Saved data entries
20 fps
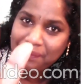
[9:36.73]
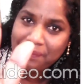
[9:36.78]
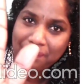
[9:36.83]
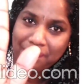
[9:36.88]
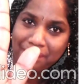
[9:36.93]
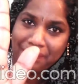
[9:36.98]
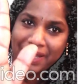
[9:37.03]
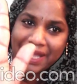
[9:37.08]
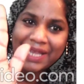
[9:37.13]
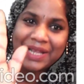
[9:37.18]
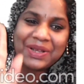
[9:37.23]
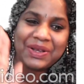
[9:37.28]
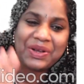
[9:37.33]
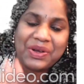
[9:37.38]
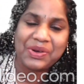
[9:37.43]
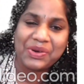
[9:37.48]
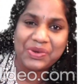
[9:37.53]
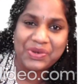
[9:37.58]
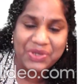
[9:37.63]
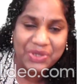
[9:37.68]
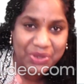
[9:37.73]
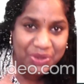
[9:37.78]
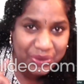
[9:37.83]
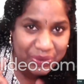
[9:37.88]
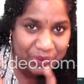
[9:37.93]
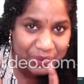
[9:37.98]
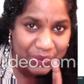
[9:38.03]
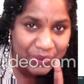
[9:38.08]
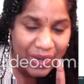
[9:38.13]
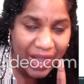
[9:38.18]
Bingo!
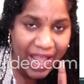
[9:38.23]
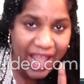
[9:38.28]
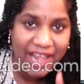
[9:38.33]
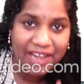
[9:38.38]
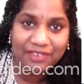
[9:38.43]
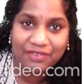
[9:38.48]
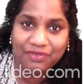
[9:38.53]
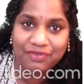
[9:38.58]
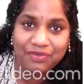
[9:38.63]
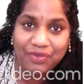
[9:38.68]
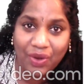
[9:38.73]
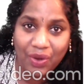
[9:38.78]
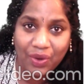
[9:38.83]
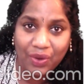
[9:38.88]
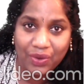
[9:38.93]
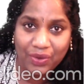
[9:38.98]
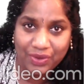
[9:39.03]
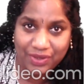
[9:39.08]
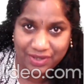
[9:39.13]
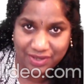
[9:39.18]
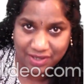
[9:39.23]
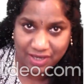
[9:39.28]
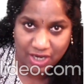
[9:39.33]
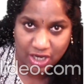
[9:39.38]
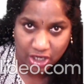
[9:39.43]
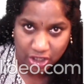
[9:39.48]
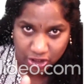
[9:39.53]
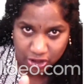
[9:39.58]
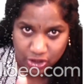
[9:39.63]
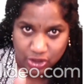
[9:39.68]
2 and 4.
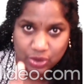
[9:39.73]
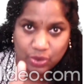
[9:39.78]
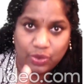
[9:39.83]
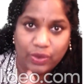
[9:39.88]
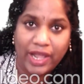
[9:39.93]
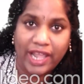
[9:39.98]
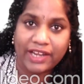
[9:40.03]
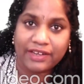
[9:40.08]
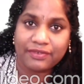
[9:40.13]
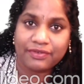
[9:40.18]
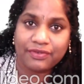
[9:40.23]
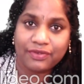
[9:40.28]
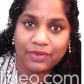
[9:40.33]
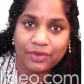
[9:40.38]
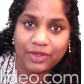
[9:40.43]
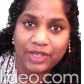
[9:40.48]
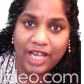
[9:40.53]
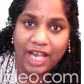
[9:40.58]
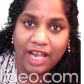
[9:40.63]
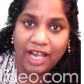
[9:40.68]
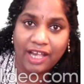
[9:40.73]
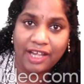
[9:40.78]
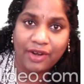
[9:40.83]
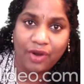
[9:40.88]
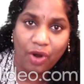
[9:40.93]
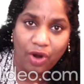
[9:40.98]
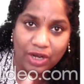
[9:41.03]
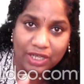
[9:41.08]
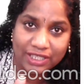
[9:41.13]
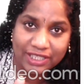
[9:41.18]
2 and 4 are
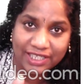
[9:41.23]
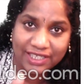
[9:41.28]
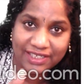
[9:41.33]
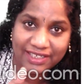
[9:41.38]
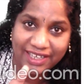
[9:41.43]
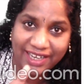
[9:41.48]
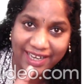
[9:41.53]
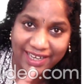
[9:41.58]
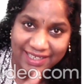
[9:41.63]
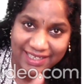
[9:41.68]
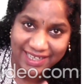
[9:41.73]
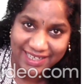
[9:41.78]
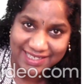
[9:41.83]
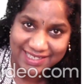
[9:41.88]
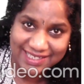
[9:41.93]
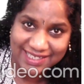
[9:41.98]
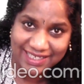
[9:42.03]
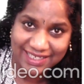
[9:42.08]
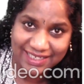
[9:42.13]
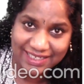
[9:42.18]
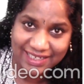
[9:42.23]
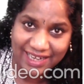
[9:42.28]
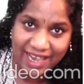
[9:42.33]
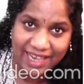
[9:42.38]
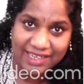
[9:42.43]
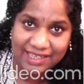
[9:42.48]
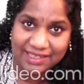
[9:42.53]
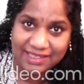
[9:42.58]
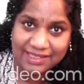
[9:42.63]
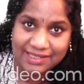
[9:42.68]
alternate exterior
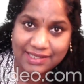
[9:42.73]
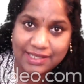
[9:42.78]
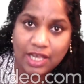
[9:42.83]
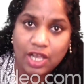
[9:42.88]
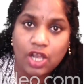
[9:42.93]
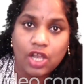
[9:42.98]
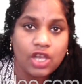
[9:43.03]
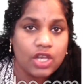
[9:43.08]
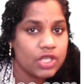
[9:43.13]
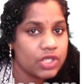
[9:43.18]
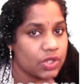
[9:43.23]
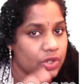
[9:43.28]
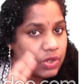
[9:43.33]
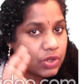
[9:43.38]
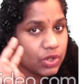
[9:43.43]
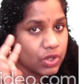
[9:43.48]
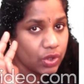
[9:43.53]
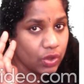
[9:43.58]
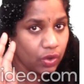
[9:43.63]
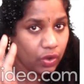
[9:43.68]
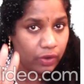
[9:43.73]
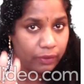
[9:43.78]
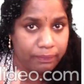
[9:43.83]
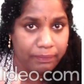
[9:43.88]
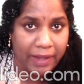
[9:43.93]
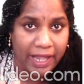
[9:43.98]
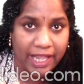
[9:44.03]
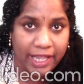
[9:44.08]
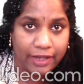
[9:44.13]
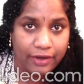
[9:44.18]
angles. So 2
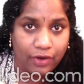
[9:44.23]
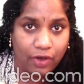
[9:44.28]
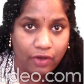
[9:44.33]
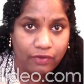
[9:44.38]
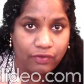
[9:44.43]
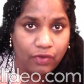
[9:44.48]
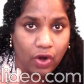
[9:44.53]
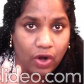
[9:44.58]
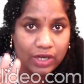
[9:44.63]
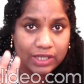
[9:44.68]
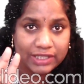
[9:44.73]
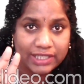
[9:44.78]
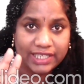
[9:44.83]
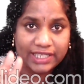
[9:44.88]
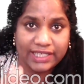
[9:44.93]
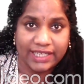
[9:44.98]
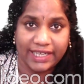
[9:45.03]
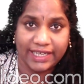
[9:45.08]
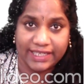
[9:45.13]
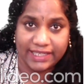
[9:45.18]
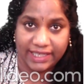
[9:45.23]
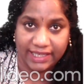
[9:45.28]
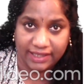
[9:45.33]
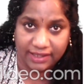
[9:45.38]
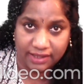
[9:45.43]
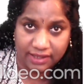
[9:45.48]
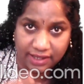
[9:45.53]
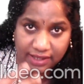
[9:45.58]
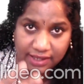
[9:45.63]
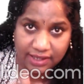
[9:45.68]
pair of alternate
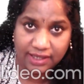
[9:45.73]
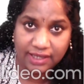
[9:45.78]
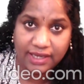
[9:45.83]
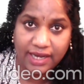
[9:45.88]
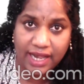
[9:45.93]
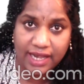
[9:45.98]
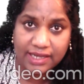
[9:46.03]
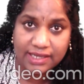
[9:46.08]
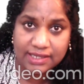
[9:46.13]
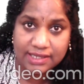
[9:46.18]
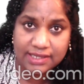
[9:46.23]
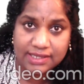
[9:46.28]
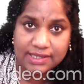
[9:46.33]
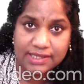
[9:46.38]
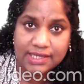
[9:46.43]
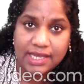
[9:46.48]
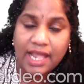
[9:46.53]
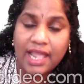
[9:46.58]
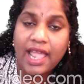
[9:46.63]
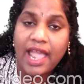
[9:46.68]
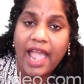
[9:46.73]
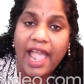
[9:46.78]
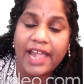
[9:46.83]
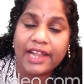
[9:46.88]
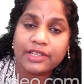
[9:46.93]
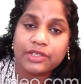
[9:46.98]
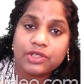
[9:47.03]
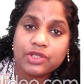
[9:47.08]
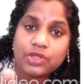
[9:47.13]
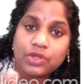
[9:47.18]
interior angles
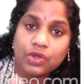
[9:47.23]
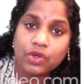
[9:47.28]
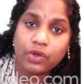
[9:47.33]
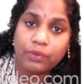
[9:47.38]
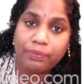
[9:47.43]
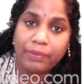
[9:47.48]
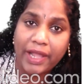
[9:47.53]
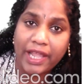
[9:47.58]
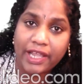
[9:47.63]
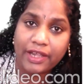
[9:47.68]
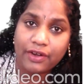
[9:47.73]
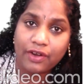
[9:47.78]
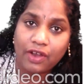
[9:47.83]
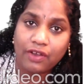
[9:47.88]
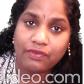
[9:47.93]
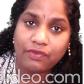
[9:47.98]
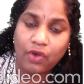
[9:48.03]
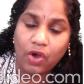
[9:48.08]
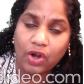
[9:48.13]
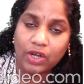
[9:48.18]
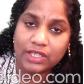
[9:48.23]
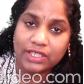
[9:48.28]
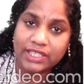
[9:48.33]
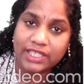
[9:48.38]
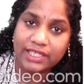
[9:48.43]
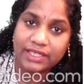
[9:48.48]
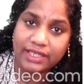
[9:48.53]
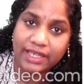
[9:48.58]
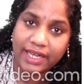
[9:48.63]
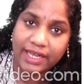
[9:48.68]
and 2 pair of
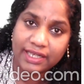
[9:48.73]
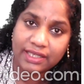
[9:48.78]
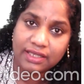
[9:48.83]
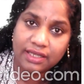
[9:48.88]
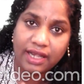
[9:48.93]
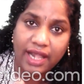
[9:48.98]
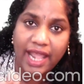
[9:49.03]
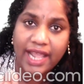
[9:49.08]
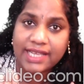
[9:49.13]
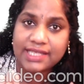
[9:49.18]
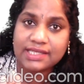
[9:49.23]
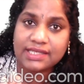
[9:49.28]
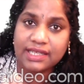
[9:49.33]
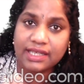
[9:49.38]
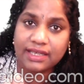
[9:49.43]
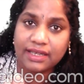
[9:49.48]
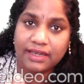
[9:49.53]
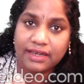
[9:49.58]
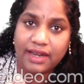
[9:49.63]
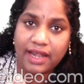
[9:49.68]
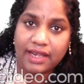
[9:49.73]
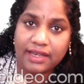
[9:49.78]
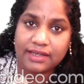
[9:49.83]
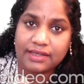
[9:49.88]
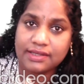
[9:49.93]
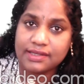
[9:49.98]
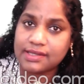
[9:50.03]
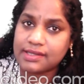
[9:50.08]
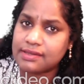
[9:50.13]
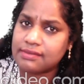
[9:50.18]
alternate exterior
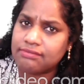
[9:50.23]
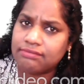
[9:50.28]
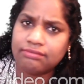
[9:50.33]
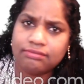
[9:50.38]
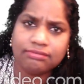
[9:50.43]
angles.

** Exercise details **
Return the data above unchanged. Pictures are not part of the copy.

** Output for this task **
20 fps
[9:36.73]
[9:36.78]
[9:36.83]
[9:36.88]
[9:36.93]
[9:36.98]
[9:37.03]
[9:37.08]
[9:37.13]
[9:37.18]
[9:37.23]
[9:37.28]
[9:37.33]
[9:37.38]
[9:37.43]
[9:37.48]
[9:37.53]
[9:37.58]
[9:37.63]
[9:37.68]
[9:37.73]
[9:37.78]
[9:37.83]
[9:37.88]
[9:37.93]
[9:37.98]
[9:38.03]
[9:38.08]
[9:38.13]
[9:38.18]
Bingo!
[9:38.23]
[9:38.28]
[9:38.33]
[9:38.38]
[9:38.43]
[9:38.48]
[9:38.53]
[9:38.58]
[9:38.63]
[9:38.68]
[9:38.73]
[9:38.78]
[9:38.83]
[9:38.88]
[9:38.93]
[9:38.98]
[9:39.03]
[9:39.08]
[9:39.13]
[9:39.18]
[9:39.23]
[9:39.28]
[9:39.33]
[9:39.38]
[9:39.43]
[9:39.48]
[9:39.53]
[9:39.58]
[9:39.63]
[9:39.68]
2 and 4.
[9:39.73]
[9:39.78]
[9:39.83]
[9:39.88]
[9:39.93]
[9:39.98]
[9:40.03]
[9:40.08]
[9:40.13]
[9:40.18]
[9:40.23]
[9:40.28]
[9:40.33]
[9:40.38]
[9:40.43]
[9:40.48]
[9:40.53]
[9:40.58]
[9:40.63]
[9:40.68]
[9:40.73]
[9:40.78]
[9:40.83]
[9:40.88]
[9:40.93]
[9:40.98]
[9:41.03]
[9:41.08]
[9:41.13]
[9:41.18]
2 and 4 are
[9:41.23]
[9:41.28]
[9:41.33]
[9:41.38]
[9:41.43]
[9:41.48]
[9:41.53]
[9:41.58]
[9:41.63]
[9:41.68]
[9:41.73]
[9:41.78]
[9:41.83]
[9:41.88]
[9:41.93]
[9:41.98]
[9:42.03]
[9:42.08]
[9:42.13]
[9:42.18]
[9:42.23]
[9:42.28]
[9:42.33]
[9:42.38]
[9:42.43]
[9:42.48]
[9:42.53]
[9:42.58]
[9:42.63]
[9:42.68]
alternate exterior
[9:42.73]
[9:42.78]
[9:42.83]
[9:42.88]
[9:42.93]
[9:42.98]
[9:43.03]
[9:43.08]
[9:43.13]
[9:43.18]
[9:43.23]
[9:43.28]
[9:43.33]
[9:43.38]
[9:43.43]
[9:43.48]
[9:43.53]
[9:43.58]
[9:43.63]
[9:43.68]
[9:43.73]
[9:43.78]
[9:43.83]
[9:43.88]
[9:43.93]
[9:43.98]
[9:44.03]
[9:44.08]
[9:44.13]
[9:44.18]
angles. So 2
[9:44.23]
[9:44.28]
[9:44.33]
[9:44.38]
[9:44.43]
[9:44.48]
[9:44.53]
[9:44.58]
[9:44.63]
[9:44.68]
[9:44.73]
[9:44.78]
[9:44.83]
[9:44.88]
[9:44.93]
[9:44.98]
[9:45.03]
[9:45.08]
[9:45.13]
[9:45.18]
[9:45.23]
[9:45.28]
[9:45.33]
[9:45.38]
[9:45.43]
[9:45.48]
[9:45.53]
[9:45.58]
[9:45.63]
[9:45.68]
pair of alternate
[9:45.73]
[9:45.78]
[9:45.83]
[9:45.88]
[9:45.93]
[9:45.98]
[9:46.03]
[9:46.08]
[9:46.13]
[9:46.18]
[9:46.23]
[9:46.28]
[9:46.33]
[9:46.38]
[9:46.43]
[9:46.48]
[9:46.53]
[9:46.58]
[9:46.63]
[9:46.68]
[9:46.73]
[9:46.78]
[9:46.83]
[9:46.88]
[9:46.93]
[9:46.98]
[9:47.03]
[9:47.08]
[9:47.13]
[9:47.18]
interior angles
[9:47.23]
[9:47.28]
[9:47.33]
[9:47.38]
[9:47.43]
[9:47.48]
[9:47.53]
[9:47.58]
[9:47.63]
[9:47.68]
[9:47.73]
[9:47.78]
[9:47.83]
[9:47.88]
[9:47.93]
[9:47.98]
[9:48.03]
[9:48.08]
[9:48.13]
[9:48.18]
[9:48.23]
[9:48.28]
[9:48.33]
[9:48.38]
[9:48.43]
[9:48.48]
[9:48.53]
[9:48.58]
[9:48.63]
[9:48.68]
and 2 pair of
[9:48.73]
[9:48.78]
[9:48.83]
[9:48.88]
[9:48.93]
[9:48.98]
[9:49.03]
[9:49.08]
[9:49.13]
[9:49.18]
[9:49.23]
[9:49.28]
[9:49.33]
[9:49.38]
[9:49.43]
[9:49.48]
[9:49.53]
[9:49.58]
[9:49.63]
[9:49.68]
[9:49.73]
[9:49.78]
[9:49.83]
[9:49.88]
[9:49.93]
[9:49.98]
[9:50.03]
[9:50.08]
[9:50.13]
[9:50.18]
alternate exterior
[9:50.23]
[9:50.28]
[9:50.33]
[9:50.38]
[9:50.43]
angles.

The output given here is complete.